→ **Instructions for the task**: Skip the pictures and copy all the data that follows exactly.

→ **Information given**:
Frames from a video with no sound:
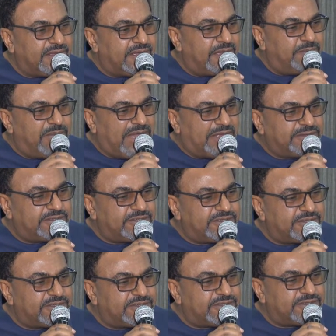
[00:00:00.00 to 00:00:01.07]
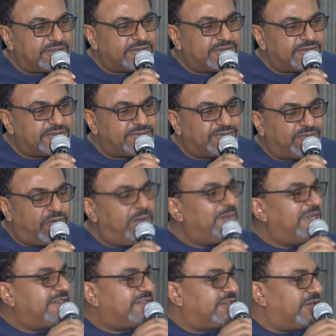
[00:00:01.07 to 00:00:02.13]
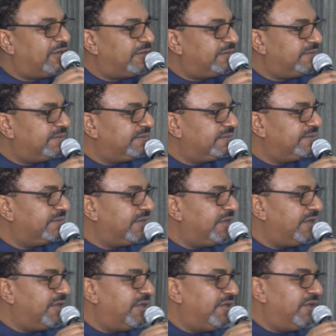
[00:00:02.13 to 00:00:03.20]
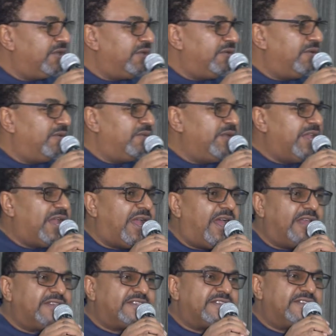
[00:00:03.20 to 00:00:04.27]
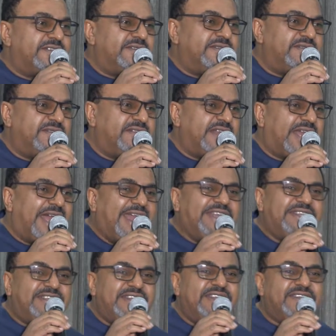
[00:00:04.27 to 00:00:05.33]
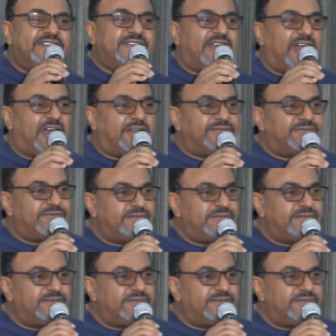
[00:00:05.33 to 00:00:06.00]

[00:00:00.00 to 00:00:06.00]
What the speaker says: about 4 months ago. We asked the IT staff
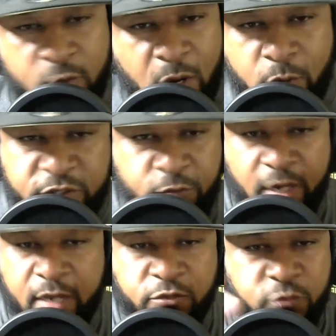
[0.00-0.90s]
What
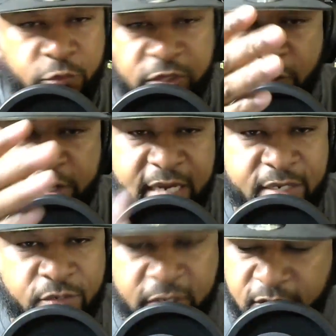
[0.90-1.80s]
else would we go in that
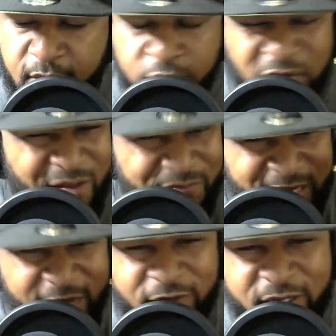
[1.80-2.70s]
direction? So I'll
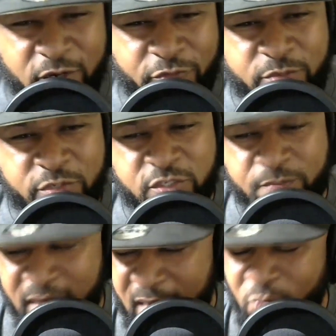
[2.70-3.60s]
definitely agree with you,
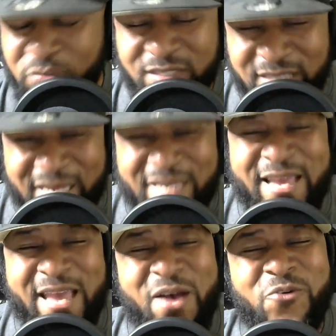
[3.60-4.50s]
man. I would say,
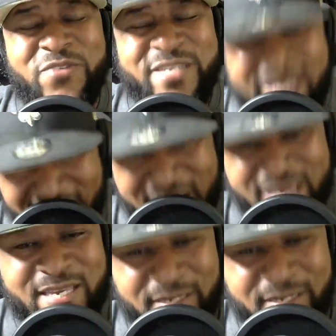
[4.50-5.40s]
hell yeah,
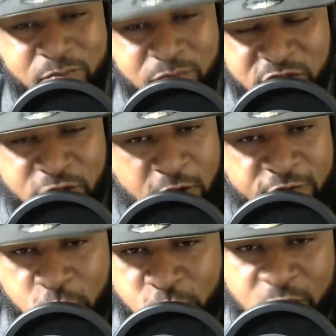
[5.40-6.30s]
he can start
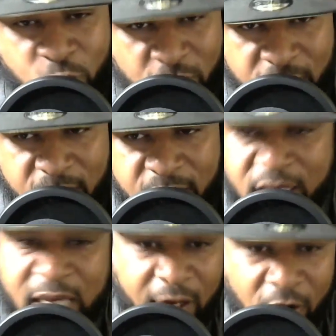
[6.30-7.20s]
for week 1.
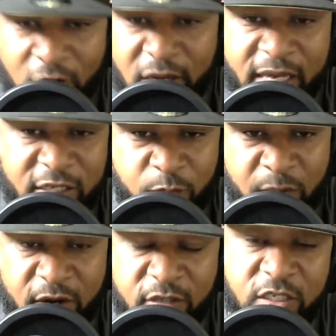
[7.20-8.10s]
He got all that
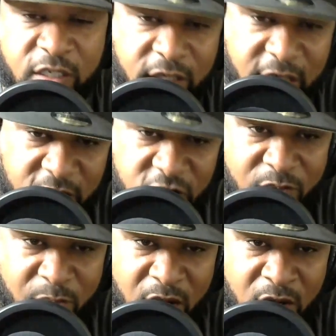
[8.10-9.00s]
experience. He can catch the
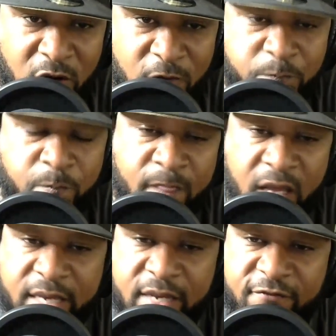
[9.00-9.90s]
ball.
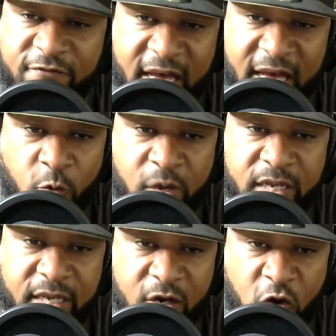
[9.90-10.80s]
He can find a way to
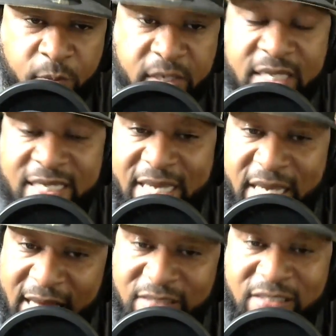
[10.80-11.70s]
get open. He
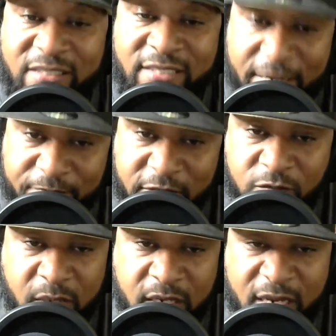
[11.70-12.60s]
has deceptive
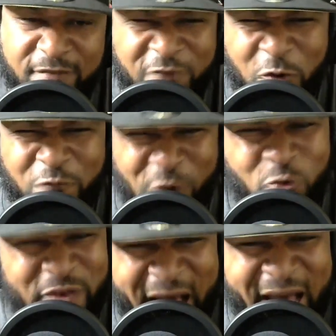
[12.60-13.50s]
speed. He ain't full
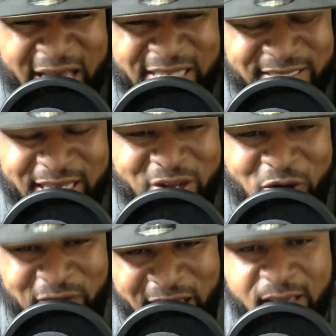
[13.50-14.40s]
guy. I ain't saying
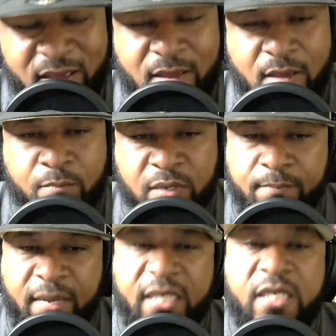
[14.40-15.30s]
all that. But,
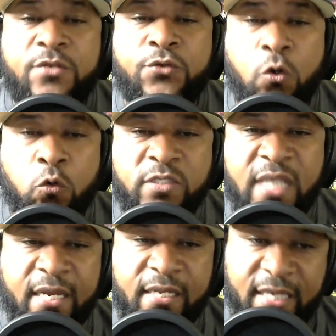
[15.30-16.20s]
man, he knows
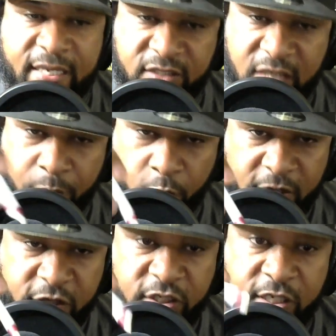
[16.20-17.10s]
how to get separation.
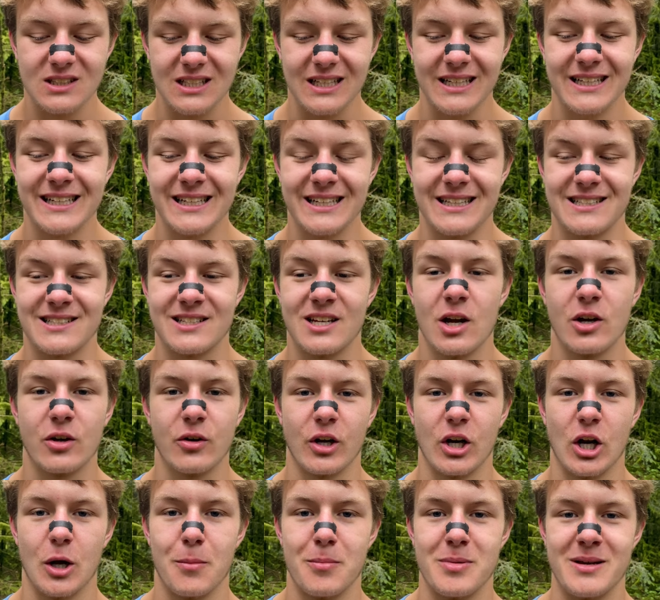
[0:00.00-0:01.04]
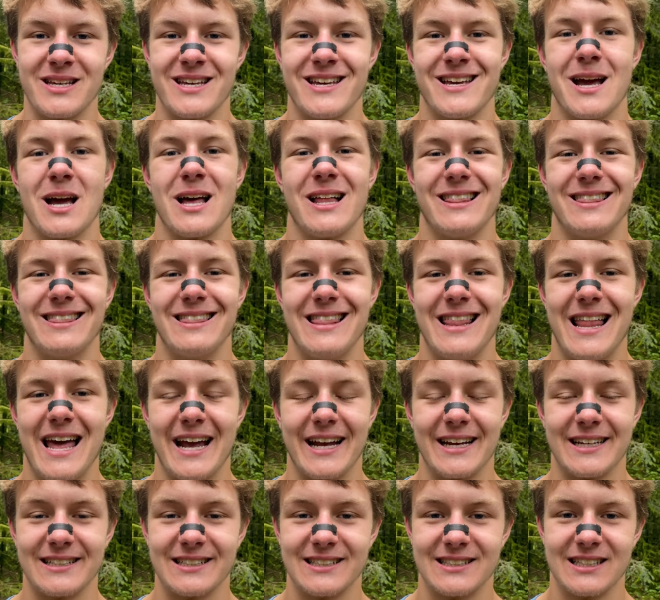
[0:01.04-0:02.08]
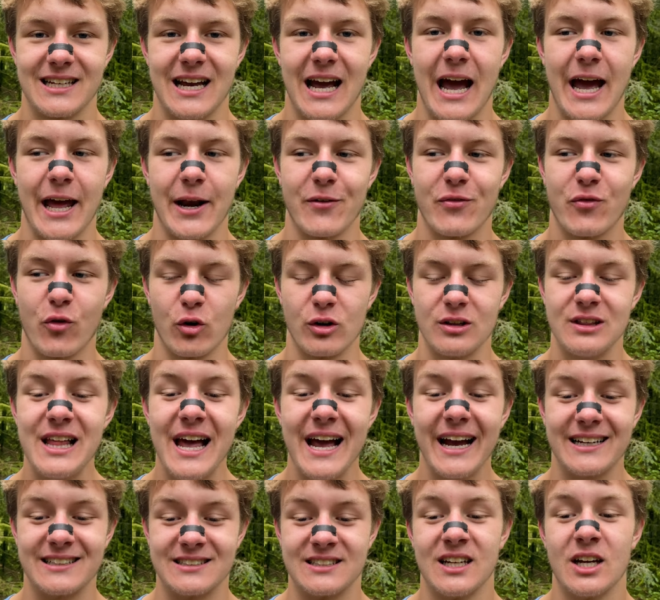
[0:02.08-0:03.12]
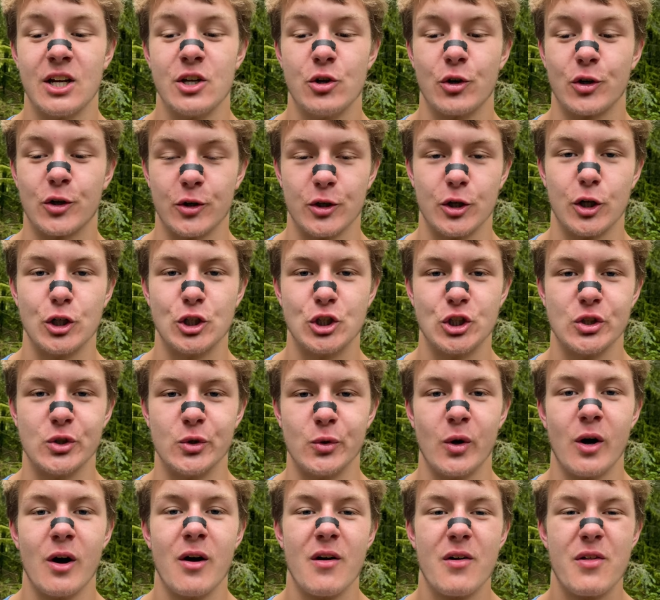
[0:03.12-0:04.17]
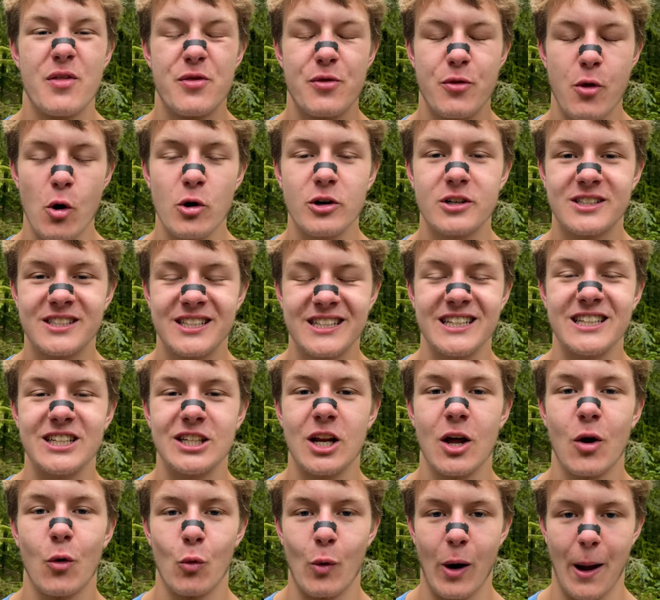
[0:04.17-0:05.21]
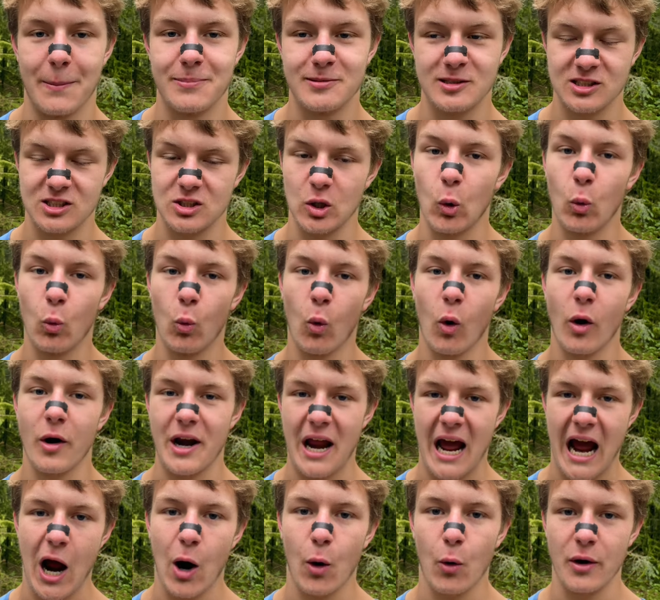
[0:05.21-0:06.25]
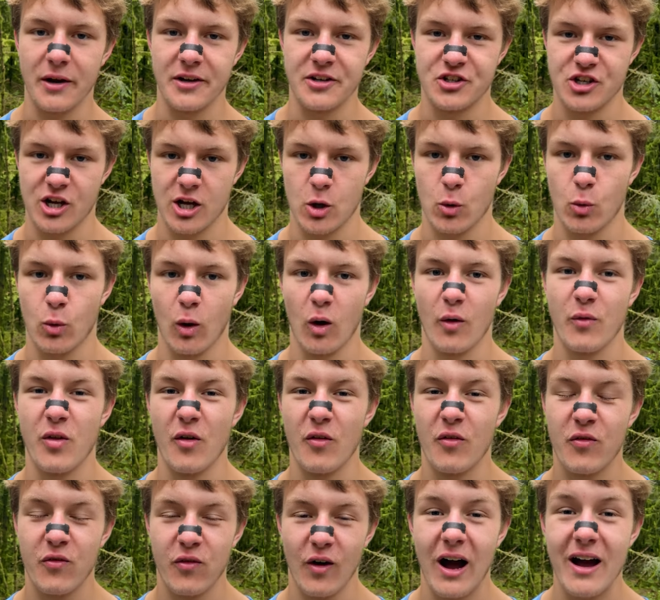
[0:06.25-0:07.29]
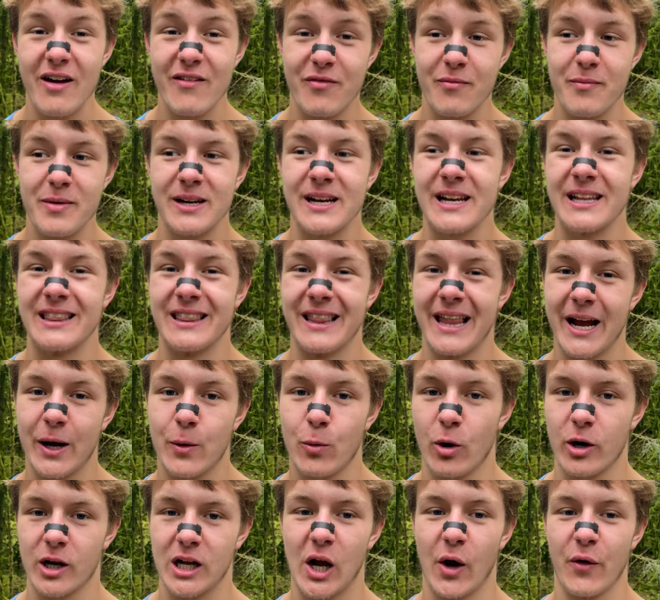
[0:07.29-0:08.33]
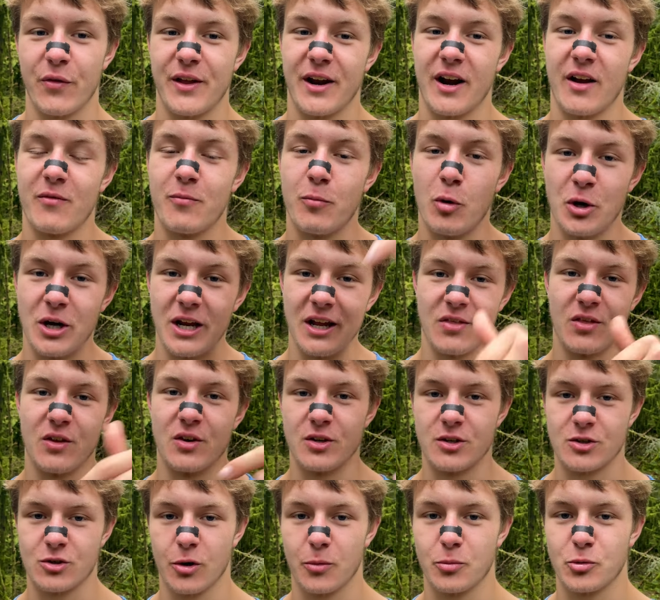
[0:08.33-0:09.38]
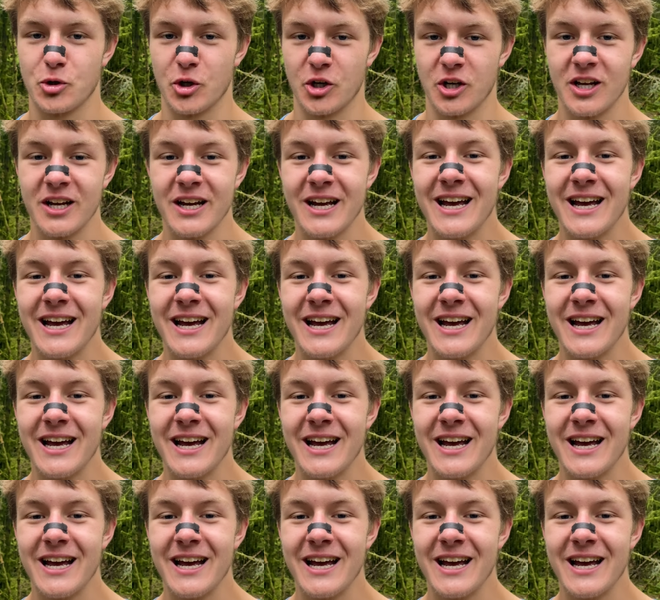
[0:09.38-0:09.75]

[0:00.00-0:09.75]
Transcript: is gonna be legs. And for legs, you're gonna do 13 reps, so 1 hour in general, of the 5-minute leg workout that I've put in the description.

→ **Task solution**:
Frames from a video with no sound:
[00:00:00.00 to 00:00:01.07]
[00:00:01.07 to 00:00:02.13]
[00:00:02.13 to 00:00:03.20]
[00:00:03.20 to 00:00:04.27]
[00:00:04.27 to 00:00:05.33]
[00:00:05.33 to 00:00:06.00]

[00:00:00.00 to 00:00:06.00]
What the speaker says: about 4 months ago. We asked the IT staff
[0.00-0.90s]
What
[0.90-1.80s]
else would we go in that
[1.80-2.70s]
direction? So I'll
[2.70-3.60s]
definitely agree with you,
[3.60-4.50s]
man. I would say,
[4.50-5.40s]
hell yeah,
[5.40-6.30s]
he can start
[6.30-7.20s]
for week 1.
[7.20-8.10s]
He got all that
[8.10-9.00s]
experience. He can catch the
[9.00-9.90s]
ball.
[9.90-10.80s]
He can find a way to
[10.80-11.70s]
get open. He
[11.70-12.60s]
has deceptive
[12.60-13.50s]
speed. He ain't full
[13.50-14.40s]
guy. I ain't saying
[14.40-15.30s]
all that. But,
[15.30-16.20s]
man, he knows
[16.20-17.10s]
how to get separation.
[0:00.00-0:01.04]
[0:01.04-0:02.08]
[0:02.08-0:03.12]
[0:03.12-0:04.17]
[0:04.17-0:05.21]
[0:05.21-0:06.25]
[0:06.25-0:07.29]
[0:07.29-0:08.33]
[0:08.33-0:09.38]
[0:09.38-0:09.75]

[0:00.00-0:09.75]
Transcript: is gonna be legs. And for legs, you're gonna do 13 reps, so 1 hour in general, of the 5-minute leg workout that I've put in the description.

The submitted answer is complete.